During student teaching I watched Mr. Gustkey, my host teacher, gives students one goal in his language arts class: To become better writers and thinkers by the end of the year. But how does Mr. Gustkey know if his students are better writers and thinkers at the end of the year? Classroom assessments serve as meaningful sources of information for teachers, helping them identify what they taught well and what they need to work on (Guskey, 2003). A classroom assessment can take many forms. It can look like a journal entry, a written test, or a verbal spelling game.
Assessment helps students to do their best work. Teachers support learning by giving students feedback on their learning progress and by helping them recognize learning problems (Bloom, Madaus, & Hastings, 1981). I believe in allowing students multiple attempts on assessment. All writing teachers know the benefits of a second chance. They know that students rarely write their best on a first draft. Teachers build into the writing process opportunities for students to gain feedback and to revise and improve their writing.
Included in my portfolio is a teacher work sample that describes a punctuation assessment delivered to all students in Mr. Gustkey’s 7th grade class. We assessed students early in the semester and developed lessons to correct mistakes in punctuation, such as appropriate usage of quotation marks and commas. It was exciting to see the student grow after these interventions. 14 out of 18 (77%) students improved their scores, and the girls outscored the boys with a 27% overall learning gain score. All students were happy with their improvement and it led to me feeling like I was being an effective teacher.
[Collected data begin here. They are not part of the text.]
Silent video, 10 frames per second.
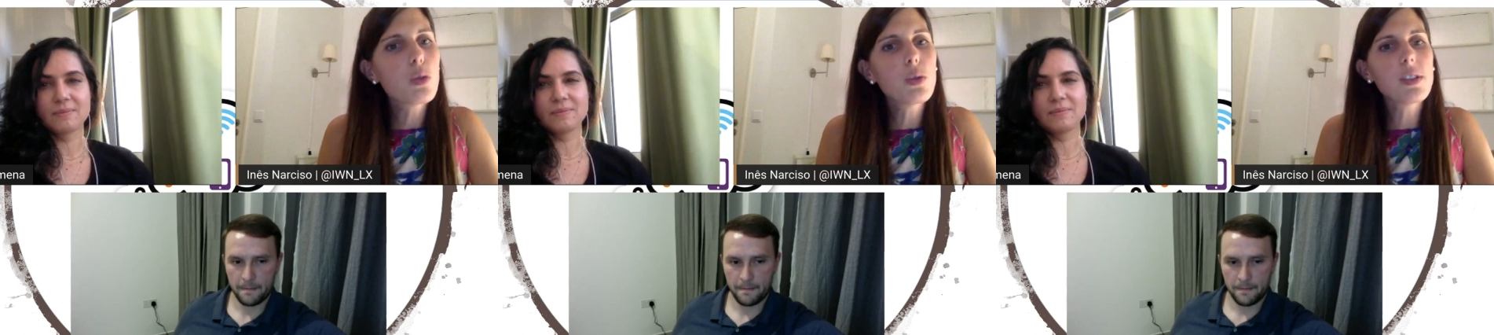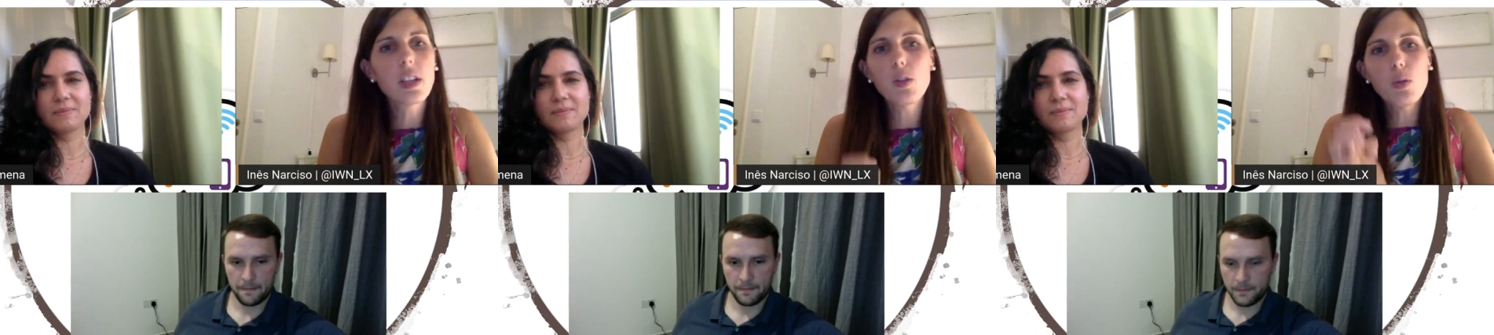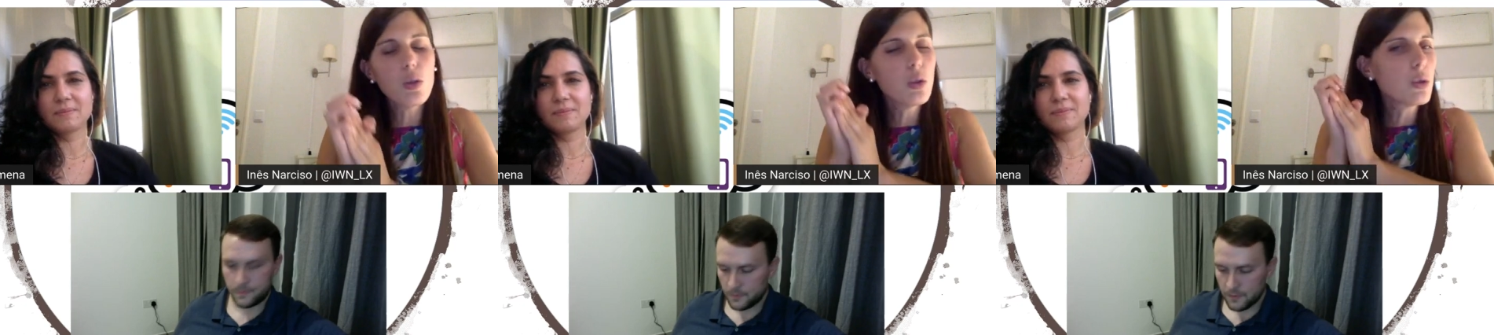Speaker 1: tools that you
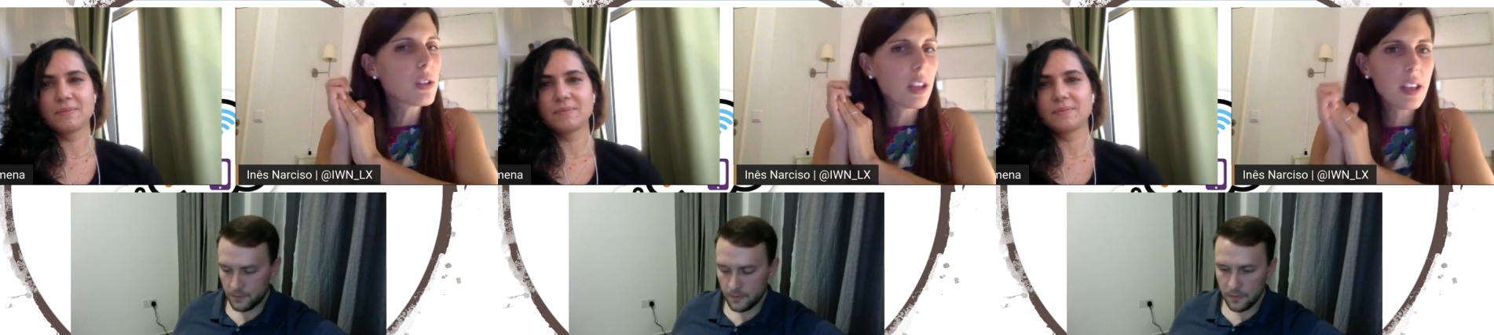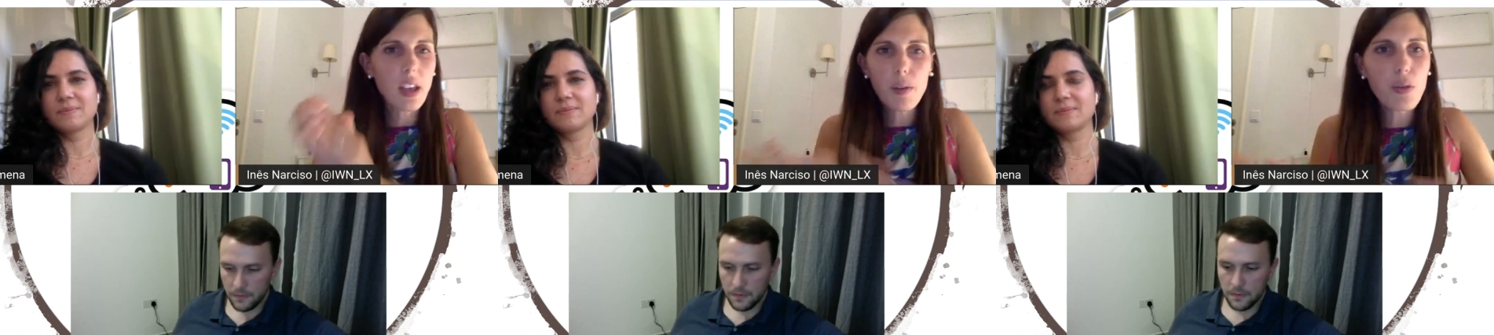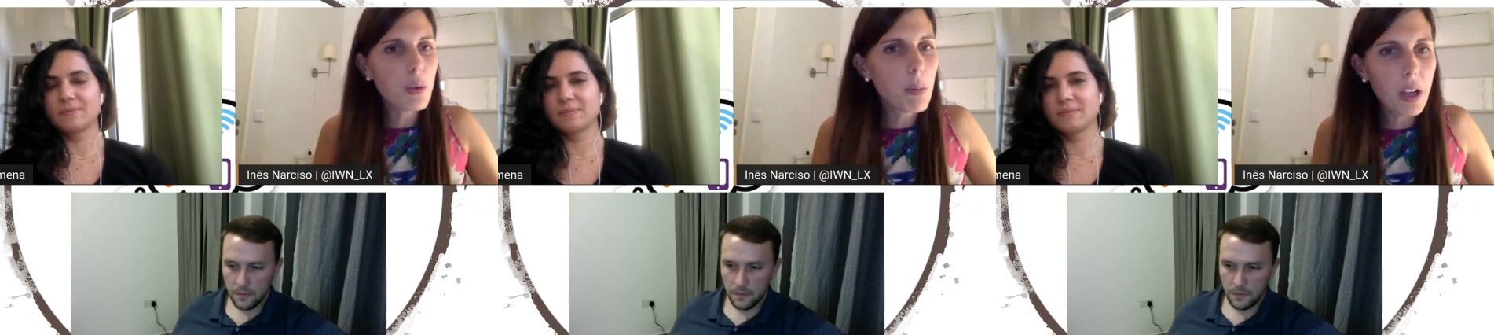use like
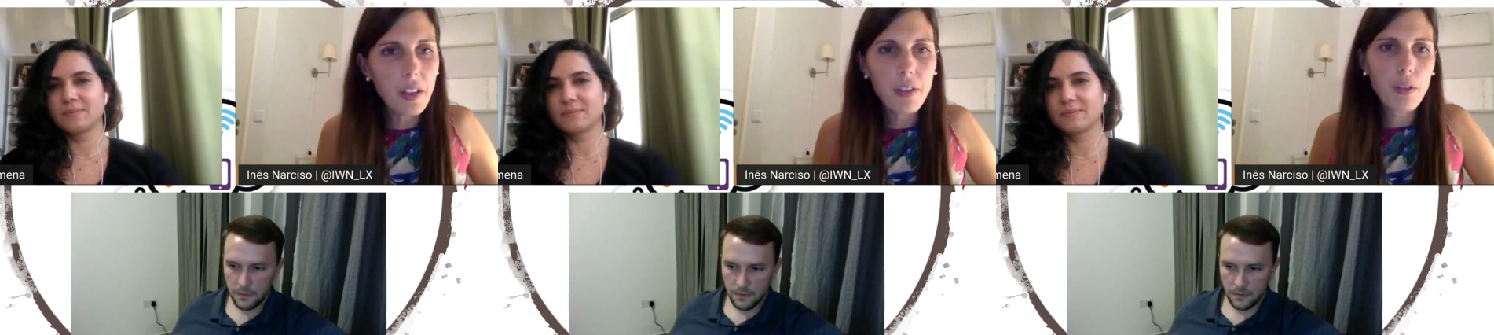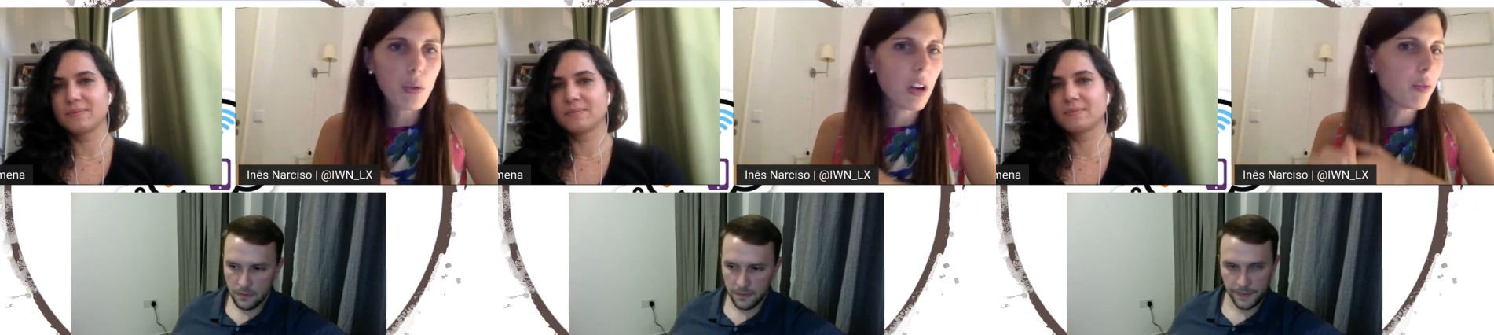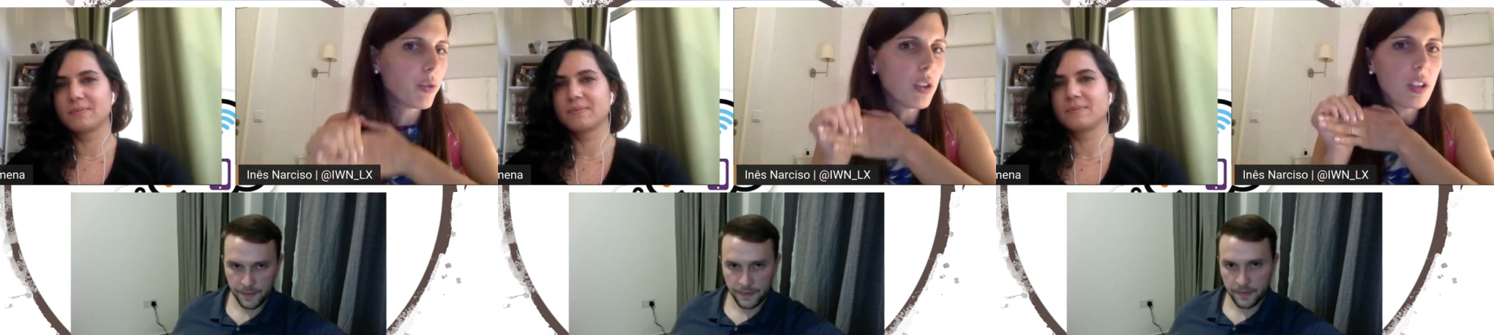every month or
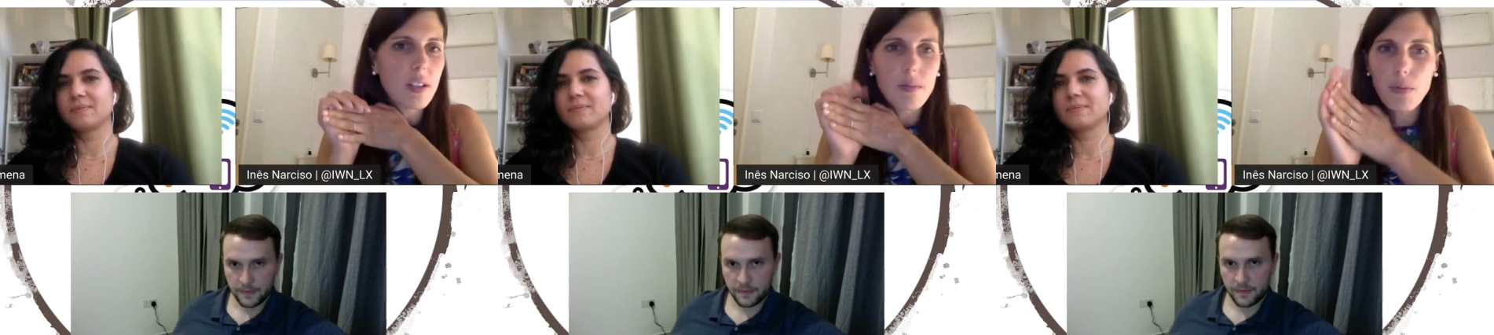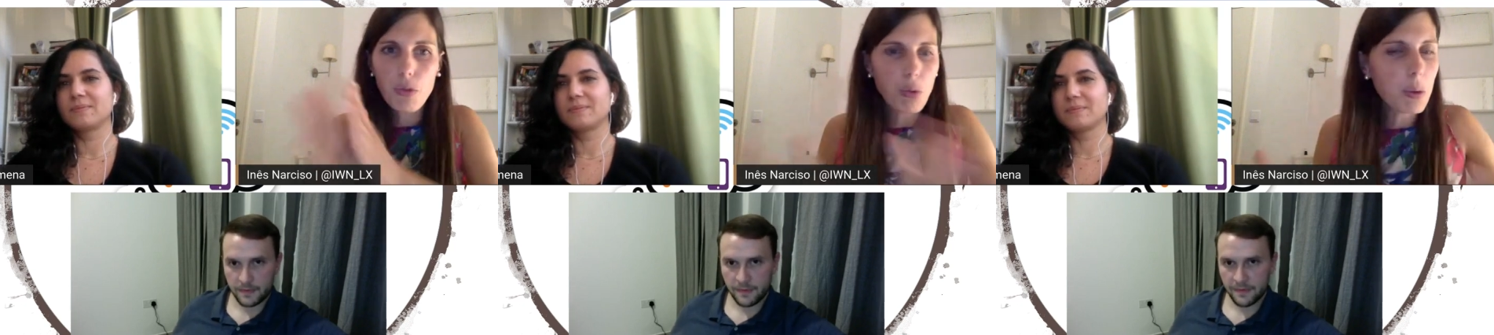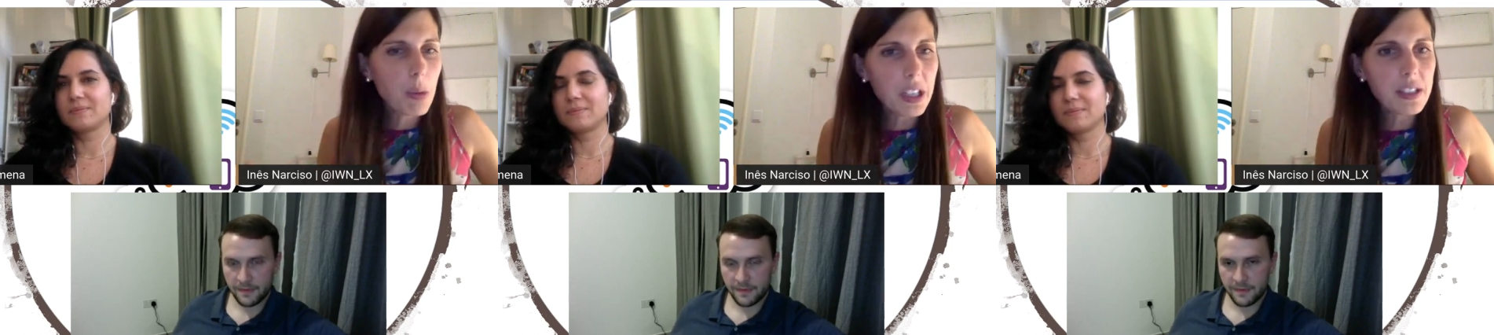every three
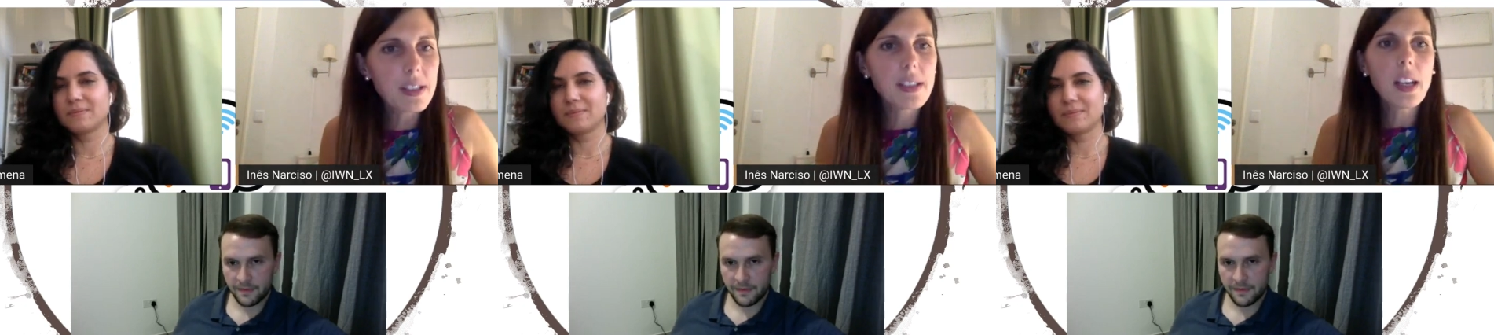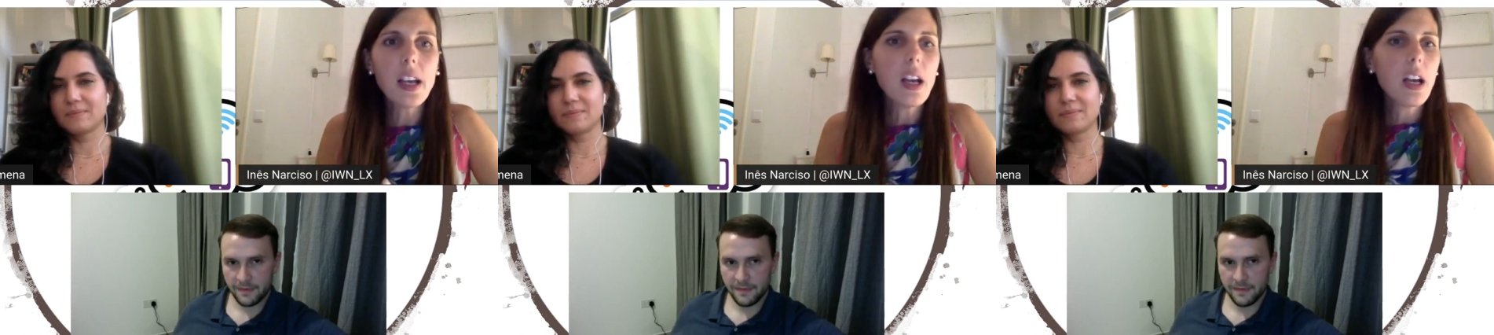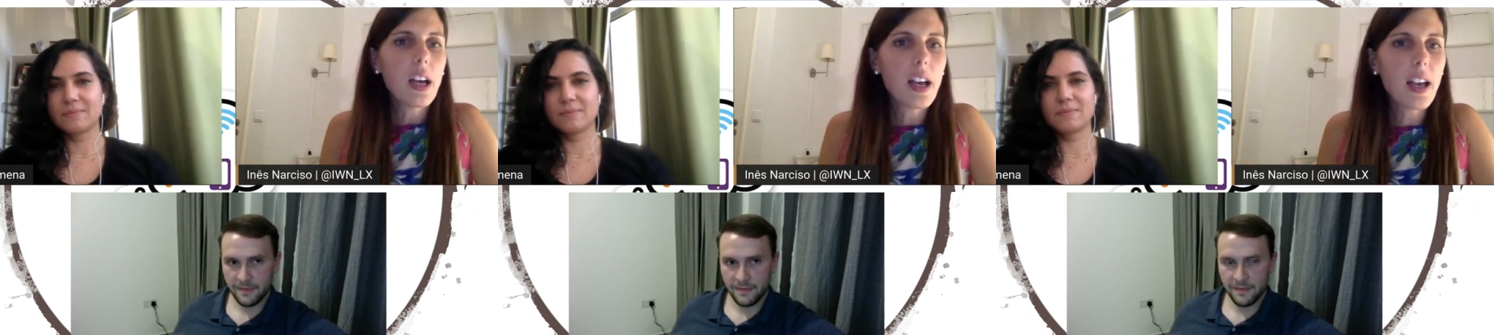months
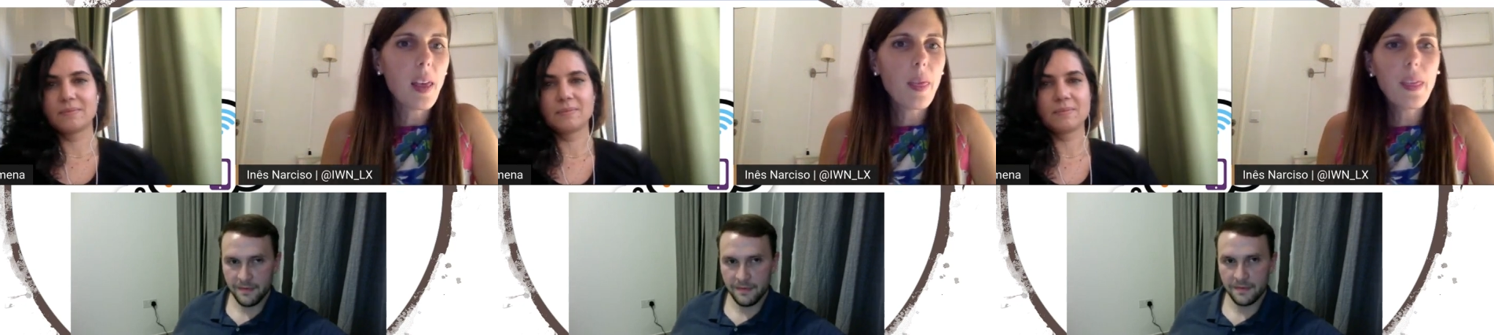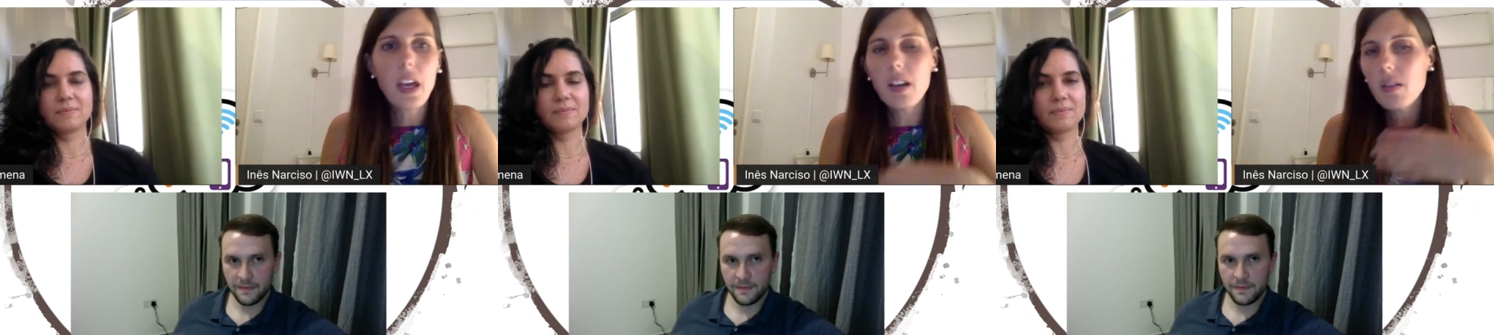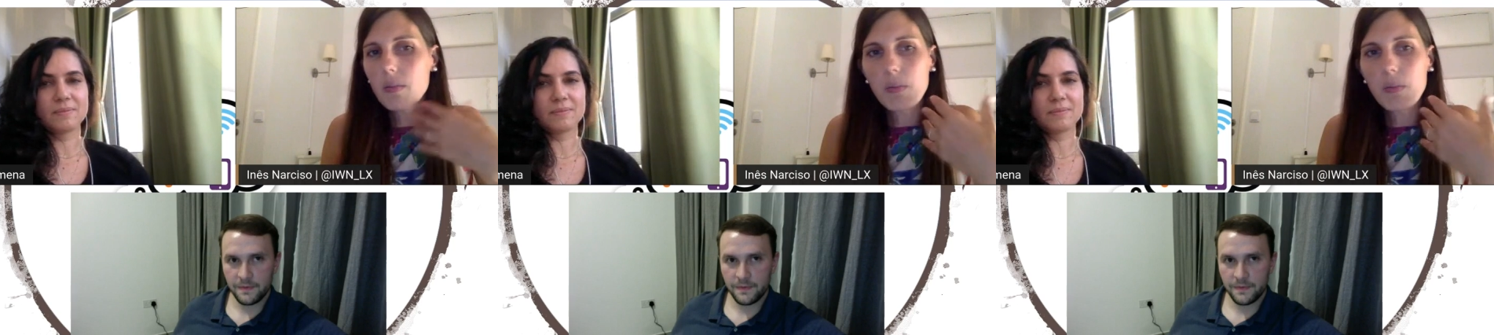uh, that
And that’s what effective teachers do, isn’t it? They adjust their teaching to serve the students they are working with. They understand the principle that all people can learn under the right conditions, and that carries an important implication. Fantini (1986) describes it well: “If a program does not achieve the intended goals. Then it is redesigned until it does. There are no learner failures only program failures.” (Fantini, 1986)
Bloom, B. S., Madaus, G. F., & Hastings, J. T. (1981). Evaluation to improve learning. New York: McGraw-Hill.
Fantini, M. D. (1986). Regaining excellence in education. Columbus, OH: Merrill.
Guskey, T. (2003). How Classroom Assessments Improve Learning. Educational Leadership, 60(5), 6-11. Retrieved July 10, 2018, from http://www.ascd.org/publications/educational-leadership/feb03/vol60/num05/How-Classroom-Assessments-Improve-Learning.aspx
Heppen, J. et al. (2010, December). Using Data to Improve Instruction in the Great City Schools: Key Dimensions of Practice. Washington, DC: Council of the Great City Schools
Larocque, M. (2007) Closing the Achievement Gap: The Experience of a Middle School. The Clearing House: A Journal of Educational Strategies, Issues and Ideas, 80:4, 157-162, DOI: 10.3200/TCHS.80.4.157-162
Wiggins, G. (1998). Educative assessment. San Francisco: Jossey-Bass.